La femme de chambre qui observait s'empressa en s'affolant. Les joues de Leila se teintèrent d'une légère rougeur tandis qu'elle maladroitement s'efforçait avec les décorations complexes de la robe.

« Ne faites pas ça, Marie. Vous rendez Leila nerveuse. »

Après avoir grondé la femme de chambre, Claudine adressa un sourire bienveillant à Leila.

« Continuez, Leila. Ce n'est pas grave. »

Voy que Claudine n'avait aucune intention d'appeler une autre femme de chambre, Leila fit de son mieux pour terminer la tâche sans incident.

L'habillage, qu'une femme de chambre compétente aurait expédié rapidement, prit un temps considérable, mais Claudine attendit patiemment sans la presser une seule fois. Pourtant, le résultat fut un échec. Quels que fussent ses efforts, Leila ne parvint pas à parer parfaitement une dame noble de toute son élégance.

Devant le miroir, Claudine laissa échapper un petit soupir et retira le chapeau que Leila avait posé sur sa tête. Puis les gants, le châle, le collier — un par un. Ses mouvements lents ne les en rendaient que plus sévères.

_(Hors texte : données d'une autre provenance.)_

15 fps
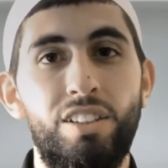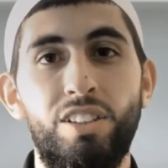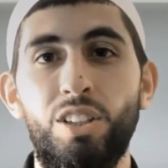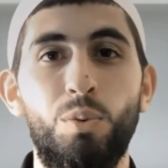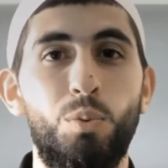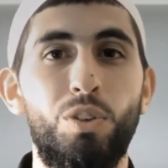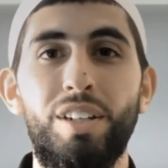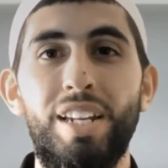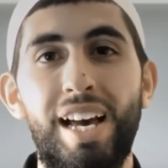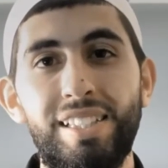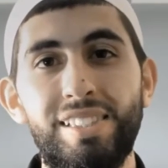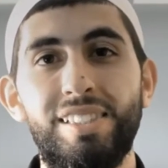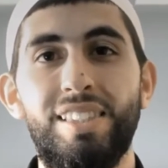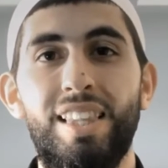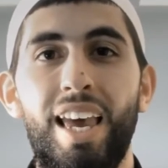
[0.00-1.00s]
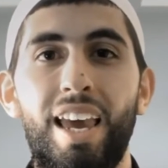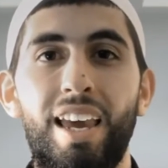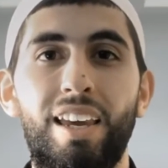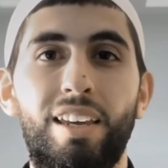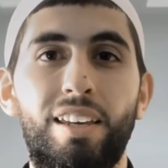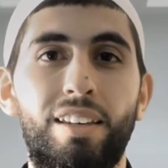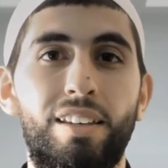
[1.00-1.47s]
she would not
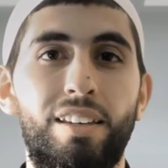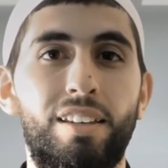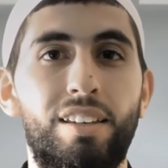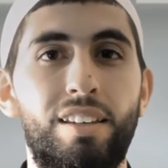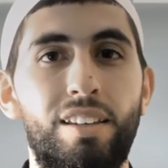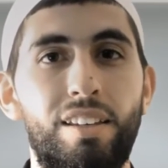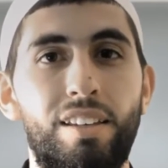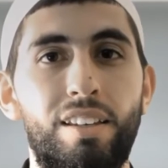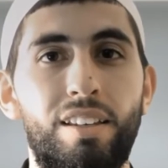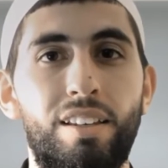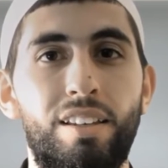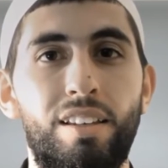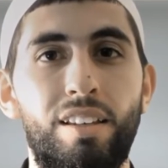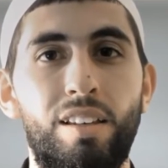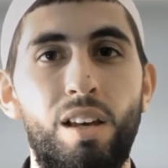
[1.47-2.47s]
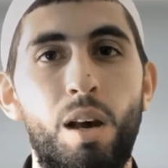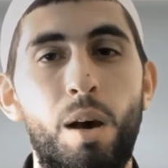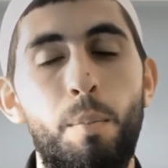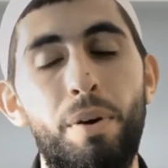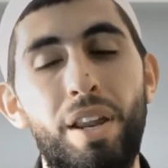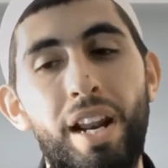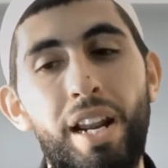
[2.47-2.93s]
stay. But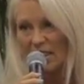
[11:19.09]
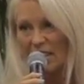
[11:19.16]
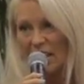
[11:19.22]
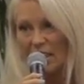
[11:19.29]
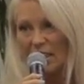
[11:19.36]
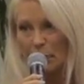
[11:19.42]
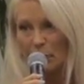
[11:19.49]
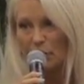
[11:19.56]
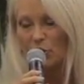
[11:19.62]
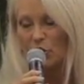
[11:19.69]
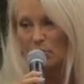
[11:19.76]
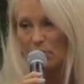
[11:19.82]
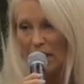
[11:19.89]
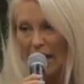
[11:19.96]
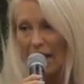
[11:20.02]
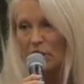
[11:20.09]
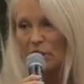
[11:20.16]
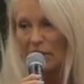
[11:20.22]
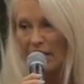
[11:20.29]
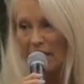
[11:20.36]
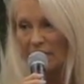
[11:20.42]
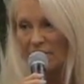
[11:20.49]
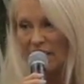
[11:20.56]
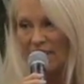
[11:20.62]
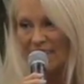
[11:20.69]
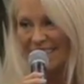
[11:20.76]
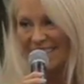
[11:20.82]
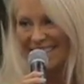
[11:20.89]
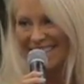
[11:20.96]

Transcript: and they were usually black or navy.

Après s'être rhabillée elle-même, Claudine se tourna vers Leila avec un sourire ambigu. Elle était maintenant incomparablement plus gracieuse et raffinée qu'auparavant.

« Comme c'est pitoyable. »

Claudine fixa Leila de ses yeux calmes et profonds. Submergée par la même impuissance de son enfance que ce regard évoquait, le corps de Leila se raidit.

« Vous n'êtes encore qu'une enfant qui ne sait rien. »

D'une voix s'efforçant de ne trahir ni déception ni irritation, Claudine chuchota doucement, comme un soupir.